((

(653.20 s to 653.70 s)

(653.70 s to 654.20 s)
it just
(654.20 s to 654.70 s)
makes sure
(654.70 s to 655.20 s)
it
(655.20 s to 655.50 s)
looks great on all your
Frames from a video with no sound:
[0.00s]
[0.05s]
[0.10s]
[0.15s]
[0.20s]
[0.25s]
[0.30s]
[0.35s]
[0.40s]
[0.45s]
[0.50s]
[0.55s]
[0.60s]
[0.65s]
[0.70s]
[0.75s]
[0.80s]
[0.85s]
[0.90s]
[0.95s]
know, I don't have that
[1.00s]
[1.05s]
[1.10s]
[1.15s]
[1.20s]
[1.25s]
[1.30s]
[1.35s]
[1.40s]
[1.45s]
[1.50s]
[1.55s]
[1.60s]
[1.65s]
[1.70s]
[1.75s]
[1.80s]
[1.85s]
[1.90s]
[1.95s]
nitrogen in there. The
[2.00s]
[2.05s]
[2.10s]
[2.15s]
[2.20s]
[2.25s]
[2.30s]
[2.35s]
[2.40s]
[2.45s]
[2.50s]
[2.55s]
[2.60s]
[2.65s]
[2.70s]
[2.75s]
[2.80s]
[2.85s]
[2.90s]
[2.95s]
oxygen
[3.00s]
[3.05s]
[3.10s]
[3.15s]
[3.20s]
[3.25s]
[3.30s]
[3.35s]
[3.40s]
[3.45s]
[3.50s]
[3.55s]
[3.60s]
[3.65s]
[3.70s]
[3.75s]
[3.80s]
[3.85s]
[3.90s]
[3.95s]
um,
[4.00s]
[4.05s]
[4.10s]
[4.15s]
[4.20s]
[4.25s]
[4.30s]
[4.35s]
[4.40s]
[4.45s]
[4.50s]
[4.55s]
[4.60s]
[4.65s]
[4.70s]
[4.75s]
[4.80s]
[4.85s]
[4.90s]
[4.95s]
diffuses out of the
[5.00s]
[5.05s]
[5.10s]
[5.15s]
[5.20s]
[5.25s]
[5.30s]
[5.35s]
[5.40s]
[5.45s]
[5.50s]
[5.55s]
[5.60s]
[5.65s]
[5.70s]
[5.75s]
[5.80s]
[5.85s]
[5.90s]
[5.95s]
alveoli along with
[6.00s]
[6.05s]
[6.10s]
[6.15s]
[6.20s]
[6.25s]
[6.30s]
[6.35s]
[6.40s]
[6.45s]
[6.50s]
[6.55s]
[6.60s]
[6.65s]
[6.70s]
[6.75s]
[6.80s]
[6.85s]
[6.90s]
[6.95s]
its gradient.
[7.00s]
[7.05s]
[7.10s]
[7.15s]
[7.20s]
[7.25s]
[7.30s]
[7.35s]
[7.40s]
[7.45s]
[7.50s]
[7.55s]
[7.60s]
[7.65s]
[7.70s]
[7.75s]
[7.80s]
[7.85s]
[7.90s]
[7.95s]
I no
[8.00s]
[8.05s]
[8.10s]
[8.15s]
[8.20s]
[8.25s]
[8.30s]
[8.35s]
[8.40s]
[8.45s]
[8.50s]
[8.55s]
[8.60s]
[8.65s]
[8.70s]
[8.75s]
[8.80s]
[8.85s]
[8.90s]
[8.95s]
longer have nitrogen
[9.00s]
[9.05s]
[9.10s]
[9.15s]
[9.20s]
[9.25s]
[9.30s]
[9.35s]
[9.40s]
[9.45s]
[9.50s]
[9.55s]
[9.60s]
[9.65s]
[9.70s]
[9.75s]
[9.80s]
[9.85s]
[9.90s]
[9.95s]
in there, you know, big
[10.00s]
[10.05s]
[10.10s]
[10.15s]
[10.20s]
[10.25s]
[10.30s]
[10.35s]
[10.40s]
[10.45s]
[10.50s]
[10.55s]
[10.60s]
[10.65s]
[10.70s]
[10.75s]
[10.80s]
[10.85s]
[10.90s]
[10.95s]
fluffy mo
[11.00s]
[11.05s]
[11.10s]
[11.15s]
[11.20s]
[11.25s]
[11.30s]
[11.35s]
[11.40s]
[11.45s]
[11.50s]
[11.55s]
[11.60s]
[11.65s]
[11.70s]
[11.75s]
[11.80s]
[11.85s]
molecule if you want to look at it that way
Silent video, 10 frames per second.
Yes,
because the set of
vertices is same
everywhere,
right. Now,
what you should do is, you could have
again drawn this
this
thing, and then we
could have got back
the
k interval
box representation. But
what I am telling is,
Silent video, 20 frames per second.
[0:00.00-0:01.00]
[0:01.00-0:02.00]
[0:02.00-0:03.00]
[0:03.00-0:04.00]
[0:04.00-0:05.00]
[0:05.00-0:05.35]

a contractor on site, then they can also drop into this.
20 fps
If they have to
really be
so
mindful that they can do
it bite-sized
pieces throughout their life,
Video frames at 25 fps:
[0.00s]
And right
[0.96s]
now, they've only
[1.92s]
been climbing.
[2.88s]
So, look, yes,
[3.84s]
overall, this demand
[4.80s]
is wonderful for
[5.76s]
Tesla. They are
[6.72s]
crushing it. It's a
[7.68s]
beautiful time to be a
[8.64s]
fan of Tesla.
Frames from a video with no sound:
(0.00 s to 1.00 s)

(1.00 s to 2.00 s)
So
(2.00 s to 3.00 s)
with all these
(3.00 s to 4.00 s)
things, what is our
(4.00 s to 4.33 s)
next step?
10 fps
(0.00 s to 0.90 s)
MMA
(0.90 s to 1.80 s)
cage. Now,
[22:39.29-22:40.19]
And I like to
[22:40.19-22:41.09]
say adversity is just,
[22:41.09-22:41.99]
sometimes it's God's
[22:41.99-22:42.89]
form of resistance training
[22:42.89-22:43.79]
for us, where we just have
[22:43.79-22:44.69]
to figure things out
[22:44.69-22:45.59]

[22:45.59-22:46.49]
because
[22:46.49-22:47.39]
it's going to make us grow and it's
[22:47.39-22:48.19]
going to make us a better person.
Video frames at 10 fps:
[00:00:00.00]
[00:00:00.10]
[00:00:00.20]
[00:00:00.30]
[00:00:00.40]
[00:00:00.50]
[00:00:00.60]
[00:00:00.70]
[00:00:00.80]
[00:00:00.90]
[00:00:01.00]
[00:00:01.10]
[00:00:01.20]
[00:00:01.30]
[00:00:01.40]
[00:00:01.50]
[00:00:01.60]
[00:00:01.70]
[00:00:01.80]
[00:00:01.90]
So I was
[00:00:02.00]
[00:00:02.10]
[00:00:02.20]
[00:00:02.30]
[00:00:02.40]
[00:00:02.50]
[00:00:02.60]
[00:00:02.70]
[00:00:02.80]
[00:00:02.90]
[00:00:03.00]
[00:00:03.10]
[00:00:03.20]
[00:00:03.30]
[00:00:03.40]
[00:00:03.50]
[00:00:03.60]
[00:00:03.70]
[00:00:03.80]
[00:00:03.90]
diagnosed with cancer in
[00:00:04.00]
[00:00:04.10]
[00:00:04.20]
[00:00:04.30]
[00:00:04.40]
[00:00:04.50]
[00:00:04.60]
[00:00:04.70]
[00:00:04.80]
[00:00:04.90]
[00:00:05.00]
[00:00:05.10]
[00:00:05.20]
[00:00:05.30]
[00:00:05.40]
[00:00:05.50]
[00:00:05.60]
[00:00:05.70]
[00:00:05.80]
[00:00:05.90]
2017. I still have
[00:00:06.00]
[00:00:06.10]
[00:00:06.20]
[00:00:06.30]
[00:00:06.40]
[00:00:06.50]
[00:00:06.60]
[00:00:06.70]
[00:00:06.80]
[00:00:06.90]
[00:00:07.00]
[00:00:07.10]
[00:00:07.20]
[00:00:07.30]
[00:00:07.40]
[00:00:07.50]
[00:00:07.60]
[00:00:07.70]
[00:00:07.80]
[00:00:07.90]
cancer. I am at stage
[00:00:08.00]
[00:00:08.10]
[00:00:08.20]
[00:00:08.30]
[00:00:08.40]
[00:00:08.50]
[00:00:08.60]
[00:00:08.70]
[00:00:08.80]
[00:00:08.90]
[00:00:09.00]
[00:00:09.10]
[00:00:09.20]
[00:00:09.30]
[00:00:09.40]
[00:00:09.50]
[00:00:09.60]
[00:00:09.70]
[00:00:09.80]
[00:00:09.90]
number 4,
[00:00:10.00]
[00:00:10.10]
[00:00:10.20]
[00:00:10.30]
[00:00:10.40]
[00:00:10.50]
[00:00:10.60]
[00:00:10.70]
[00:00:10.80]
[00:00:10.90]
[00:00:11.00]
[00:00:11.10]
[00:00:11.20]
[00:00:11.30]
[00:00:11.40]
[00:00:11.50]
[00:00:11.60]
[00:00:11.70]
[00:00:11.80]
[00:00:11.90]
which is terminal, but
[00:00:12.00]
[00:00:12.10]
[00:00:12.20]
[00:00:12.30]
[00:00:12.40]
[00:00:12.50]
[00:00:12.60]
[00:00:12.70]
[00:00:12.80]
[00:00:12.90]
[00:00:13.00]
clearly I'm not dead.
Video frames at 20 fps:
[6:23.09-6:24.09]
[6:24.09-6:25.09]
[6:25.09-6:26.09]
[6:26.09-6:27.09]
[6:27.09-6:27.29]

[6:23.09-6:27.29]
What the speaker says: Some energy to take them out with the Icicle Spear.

))

**Exercise goal**
All lines from the one containing "[00:00:10.20]" through the final line of the listing above are to be reproduced exactly; include both and add nothing.

**Answer to this exercise**
[00:00:10.20]
[00:00:10.30]
[00:00:10.40]
[00:00:10.50]
[00:00:10.60]
[00:00:10.70]
[00:00:10.80]
[00:00:10.90]
[00:00:11.00]
[00:00:11.10]
[00:00:11.20]
[00:00:11.30]
[00:00:11.40]
[00:00:11.50]
[00:00:11.60]
[00:00:11.70]
[00:00:11.80]
[00:00:11.90]
which is terminal, but
[00:00:12.00]
[00:00:12.10]
[00:00:12.20]
[00:00:12.30]
[00:00:12.40]
[00:00:12.50]
[00:00:12.60]
[00:00:12.70]
[00:00:12.80]
[00:00:12.90]
[00:00:13.00]
clearly I'm not dead.
Video frames at 20 fps:
[6:23.09-6:24.09]
[6:24.09-6:25.09]
[6:25.09-6:26.09]
[6:26.09-6:27.09]
[6:27.09-6:27.29]

[6:23.09-6:27.29]
What the speaker says: Some energy to take them out with the Icicle Spear.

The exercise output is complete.